───── Input for this task ─────

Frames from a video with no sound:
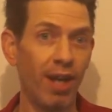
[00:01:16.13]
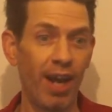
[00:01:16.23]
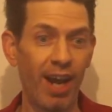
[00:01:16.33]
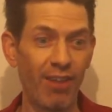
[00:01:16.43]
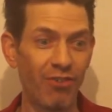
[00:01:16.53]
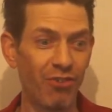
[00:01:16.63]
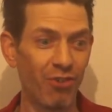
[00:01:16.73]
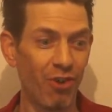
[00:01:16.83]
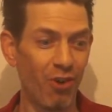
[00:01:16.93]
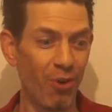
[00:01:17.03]
And
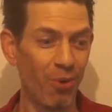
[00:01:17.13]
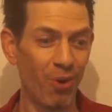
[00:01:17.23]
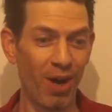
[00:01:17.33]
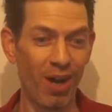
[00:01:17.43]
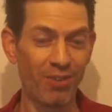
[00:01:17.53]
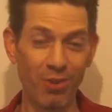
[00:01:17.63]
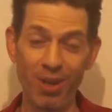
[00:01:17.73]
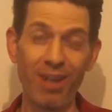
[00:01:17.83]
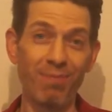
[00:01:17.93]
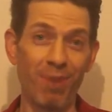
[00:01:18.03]
so I
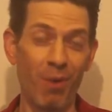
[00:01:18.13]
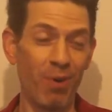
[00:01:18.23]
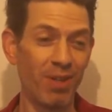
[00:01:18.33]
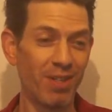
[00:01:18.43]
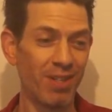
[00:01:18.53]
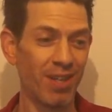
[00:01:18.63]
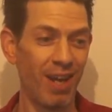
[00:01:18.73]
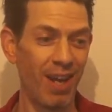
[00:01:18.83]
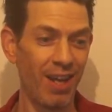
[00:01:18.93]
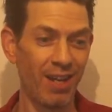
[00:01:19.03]
did. I went
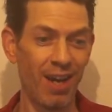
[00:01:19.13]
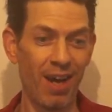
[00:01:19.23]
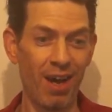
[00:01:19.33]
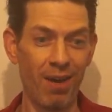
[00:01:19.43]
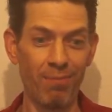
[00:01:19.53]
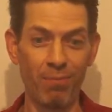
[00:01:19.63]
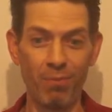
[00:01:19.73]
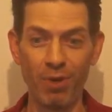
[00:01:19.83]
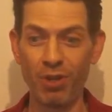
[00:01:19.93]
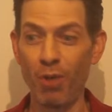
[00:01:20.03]

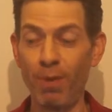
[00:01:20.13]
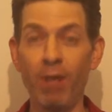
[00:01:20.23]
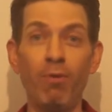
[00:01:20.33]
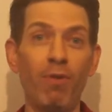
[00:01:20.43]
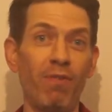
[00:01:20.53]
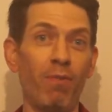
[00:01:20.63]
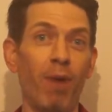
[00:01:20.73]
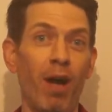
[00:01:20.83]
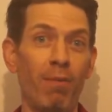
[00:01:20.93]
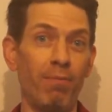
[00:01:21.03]
to go be in a movie for
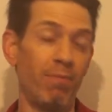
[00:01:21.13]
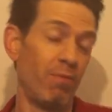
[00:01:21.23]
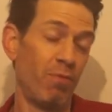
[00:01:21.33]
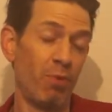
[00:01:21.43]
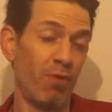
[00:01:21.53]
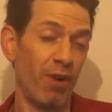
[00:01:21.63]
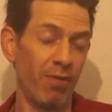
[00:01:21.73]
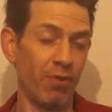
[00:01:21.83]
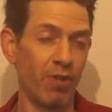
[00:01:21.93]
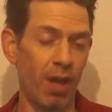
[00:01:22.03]
the very
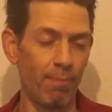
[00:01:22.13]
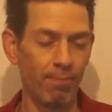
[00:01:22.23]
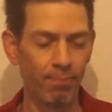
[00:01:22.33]
first time.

─────

§ **Task statement**
Starting at the line that contains "[00:01:17.53]" and ending at the line that contains "[00:01:19.13]", transcribe the material above exactly, excluding pictures.

§ **Answer below**
[00:01:17.53]
[00:01:17.63]
[00:01:17.73]
[00:01:17.83]
[00:01:17.93]
[00:01:18.03]
so I
[00:01:18.13]
[00:01:18.23]
[00:01:18.33]
[00:01:18.43]
[00:01:18.53]
[00:01:18.63]
[00:01:18.73]
[00:01:18.83]
[00:01:18.93]
[00:01:19.03]
did. I went
[00:01:19.13]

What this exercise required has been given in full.